[REQUIRED WORK]: Each record below must be returned exactly, with no line left out.

==== EXTRACTED RECORDS

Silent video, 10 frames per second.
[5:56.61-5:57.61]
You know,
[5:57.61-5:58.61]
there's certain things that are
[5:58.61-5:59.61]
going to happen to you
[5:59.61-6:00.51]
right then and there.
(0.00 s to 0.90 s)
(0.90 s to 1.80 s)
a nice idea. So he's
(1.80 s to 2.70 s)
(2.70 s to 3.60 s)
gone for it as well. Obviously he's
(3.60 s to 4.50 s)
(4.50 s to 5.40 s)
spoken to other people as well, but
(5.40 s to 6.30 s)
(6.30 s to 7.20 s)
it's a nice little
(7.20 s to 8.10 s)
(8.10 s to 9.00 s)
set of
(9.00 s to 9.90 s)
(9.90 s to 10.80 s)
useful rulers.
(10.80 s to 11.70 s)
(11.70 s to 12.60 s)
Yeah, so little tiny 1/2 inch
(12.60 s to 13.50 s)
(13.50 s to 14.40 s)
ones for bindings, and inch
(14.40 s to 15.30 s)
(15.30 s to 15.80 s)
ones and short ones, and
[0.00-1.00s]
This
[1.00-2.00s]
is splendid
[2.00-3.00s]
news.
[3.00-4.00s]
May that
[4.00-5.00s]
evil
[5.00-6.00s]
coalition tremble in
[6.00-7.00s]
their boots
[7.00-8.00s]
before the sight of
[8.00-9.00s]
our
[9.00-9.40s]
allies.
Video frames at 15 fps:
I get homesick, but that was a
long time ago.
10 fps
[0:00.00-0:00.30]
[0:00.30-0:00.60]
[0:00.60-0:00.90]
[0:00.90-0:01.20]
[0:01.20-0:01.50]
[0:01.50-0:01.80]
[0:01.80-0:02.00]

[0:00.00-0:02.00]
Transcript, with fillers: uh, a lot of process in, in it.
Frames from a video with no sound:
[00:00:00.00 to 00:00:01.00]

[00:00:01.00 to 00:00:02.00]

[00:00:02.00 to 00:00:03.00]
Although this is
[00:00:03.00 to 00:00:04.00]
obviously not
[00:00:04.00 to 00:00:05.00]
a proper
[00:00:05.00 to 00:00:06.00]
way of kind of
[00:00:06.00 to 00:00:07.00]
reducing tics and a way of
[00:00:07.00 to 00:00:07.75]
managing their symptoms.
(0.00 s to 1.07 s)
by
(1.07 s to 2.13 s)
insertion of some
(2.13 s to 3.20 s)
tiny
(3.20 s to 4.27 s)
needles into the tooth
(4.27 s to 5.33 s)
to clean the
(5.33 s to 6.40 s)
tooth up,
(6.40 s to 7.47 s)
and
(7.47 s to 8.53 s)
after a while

========

[ANSWER SECTION]:
Silent video, 10 frames per second.
[5:56.61-5:57.61]
You know,
[5:57.61-5:58.61]
there's certain things that are
[5:58.61-5:59.61]
going to happen to you
[5:59.61-6:00.51]
right then and there.
(0.00 s to 0.90 s)
(0.90 s to 1.80 s)
a nice idea. So he's
(1.80 s to 2.70 s)
(2.70 s to 3.60 s)
gone for it as well. Obviously he's
(3.60 s to 4.50 s)
(4.50 s to 5.40 s)
spoken to other people as well, but
(5.40 s to 6.30 s)
(6.30 s to 7.20 s)
it's a nice little
(7.20 s to 8.10 s)
(8.10 s to 9.00 s)
set of
(9.00 s to 9.90 s)
(9.90 s to 10.80 s)
useful rulers.
(10.80 s to 11.70 s)
(11.70 s to 12.60 s)
Yeah, so little tiny 1/2 inch
(12.60 s to 13.50 s)
(13.50 s to 14.40 s)
ones for bindings, and inch
(14.40 s to 15.30 s)
(15.30 s to 15.80 s)
ones and short ones, and
[0.00-1.00s]
This
[1.00-2.00s]
is splendid
[2.00-3.00s]
news.
[3.00-4.00s]
May that
[4.00-5.00s]
evil
[5.00-6.00s]
coalition tremble in
[6.00-7.00s]
their boots
[7.00-8.00s]
before the sight of
[8.00-9.00s]
our
[9.00-9.40s]
allies.
Video frames at 15 fps:
I get homesick, but that was a
long time ago.
10 fps
[0:00.00-0:00.30]
[0:00.30-0:00.60]
[0:00.60-0:00.90]
[0:00.90-0:01.20]
[0:01.20-0:01.50]
[0:01.50-0:01.80]
[0:01.80-0:02.00]

[0:00.00-0:02.00]
Transcript, with fillers: uh, a lot of process in, in it.
Frames from a video with no sound:
[00:00:00.00 to 00:00:01.00]

[00:00:01.00 to 00:00:02.00]

[00:00:02.00 to 00:00:03.00]
Although this is
[00:00:03.00 to 00:00:04.00]
obviously not
[00:00:04.00 to 00:00:05.00]
a proper
[00:00:05.00 to 00:00:06.00]
way of kind of
[00:00:06.00 to 00:00:07.00]
reducing tics and a way of
[00:00:07.00 to 00:00:07.75]
managing their symptoms.
(0.00 s to 1.07 s)
by
(1.07 s to 2.13 s)
insertion of some
(2.13 s to 3.20 s)
tiny
(3.20 s to 4.27 s)
needles into the tooth
(4.27 s to 5.33 s)
to clean the
(5.33 s to 6.40 s)
tooth up,
(6.40 s to 7.47 s)
and
(7.47 s to 8.53 s)
after a while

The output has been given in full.